A Companhia Nacional de Abastecimento (CONAB) não terá de pagar R$40 mil a uma trabalhadora que, por ter esperado 15 anos para ser readmitida, buscava receber indenização por danos morais.  A decisão é da Quinta Turma do TST, que reformou entendimento do Tribunal Regional do Trabalho da 11ª Região (AM), que havia condenado a Conab ao pagamento, e restabeleceu sentença de primeiro grau contrária à indenização.

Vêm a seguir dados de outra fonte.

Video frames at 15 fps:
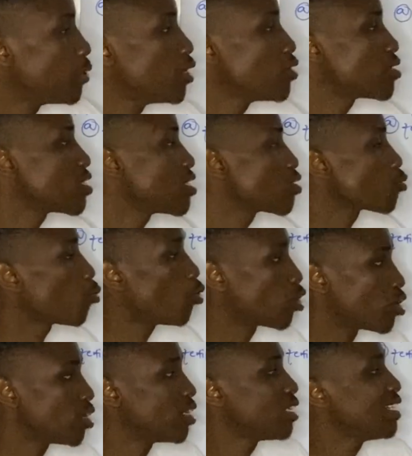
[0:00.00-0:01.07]
meiosis
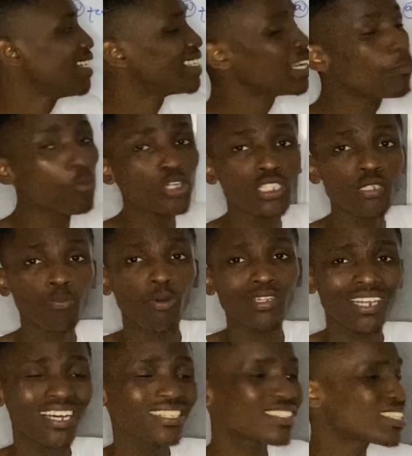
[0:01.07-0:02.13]
1? The most
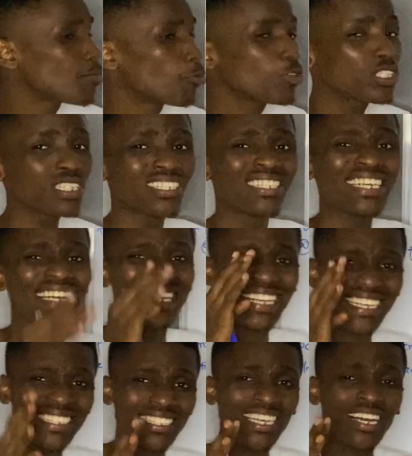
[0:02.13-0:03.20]
important step, which is the
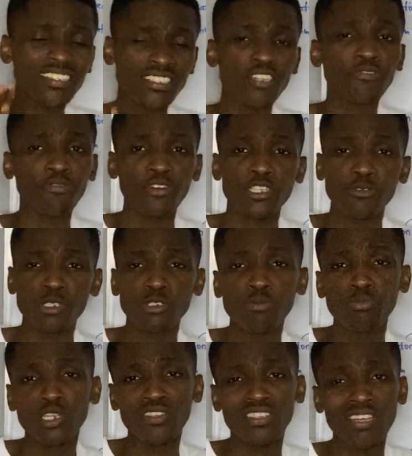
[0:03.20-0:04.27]
exact difference between
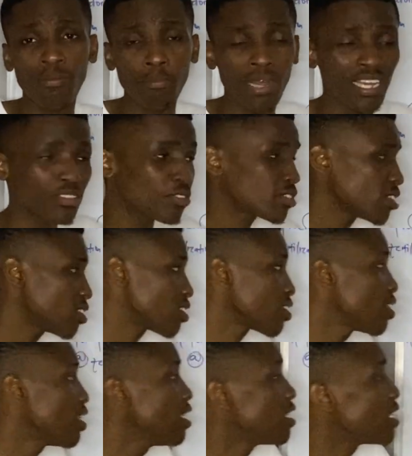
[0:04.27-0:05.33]
meiosis and mitosis,
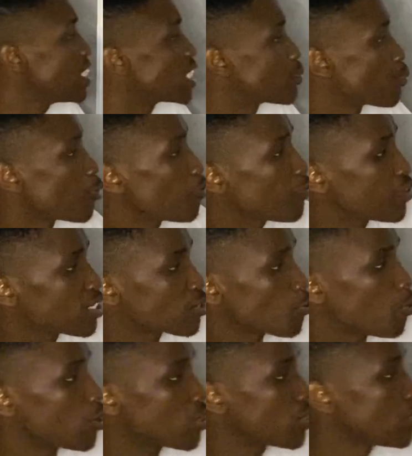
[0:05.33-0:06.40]
is prophase
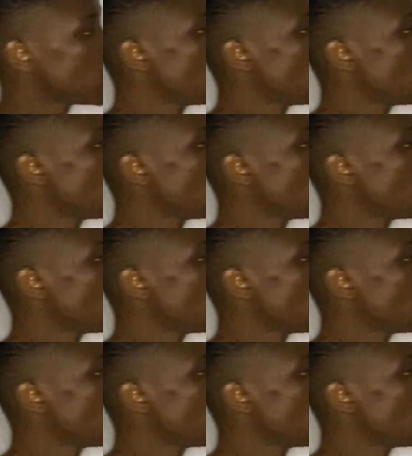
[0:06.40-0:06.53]
1,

A trabalhadora foi demitida em 1990 pela reforma administrativa do Governo Collor. Ela conta que, embora a Subcomissão Setorial da Conab tenha lhe deferido a anistia em 1994, somente em 2009 conseguiu retornar à empresa. Segundo o TRT-AM, a demora de 15 anos para a readmissão da trabalhadora e a inércia do empregador em readmiti-la afrontaram o princípio da razoabilidade, causando “prejuízos de ordem patrimonial e psicológica”.
Mas no recurso da empresa ao TST, o voto do relator, ministro Emmanoel Pereira, foi favorável à Conab. Segundo o magistrado, além de a garantia concedida pela Lei 8.878/94 (que anistiou os demitidos no governo Collor) estar vinculada às disponibilidades orçamentárias e financeiras da administração, a incidência de efeitos financeiros acontece somente a partir do efetivo retorno à atividade, não podendo haver nenhuma remuneração em caráter retroativo, nem mesmo pedido de indenização.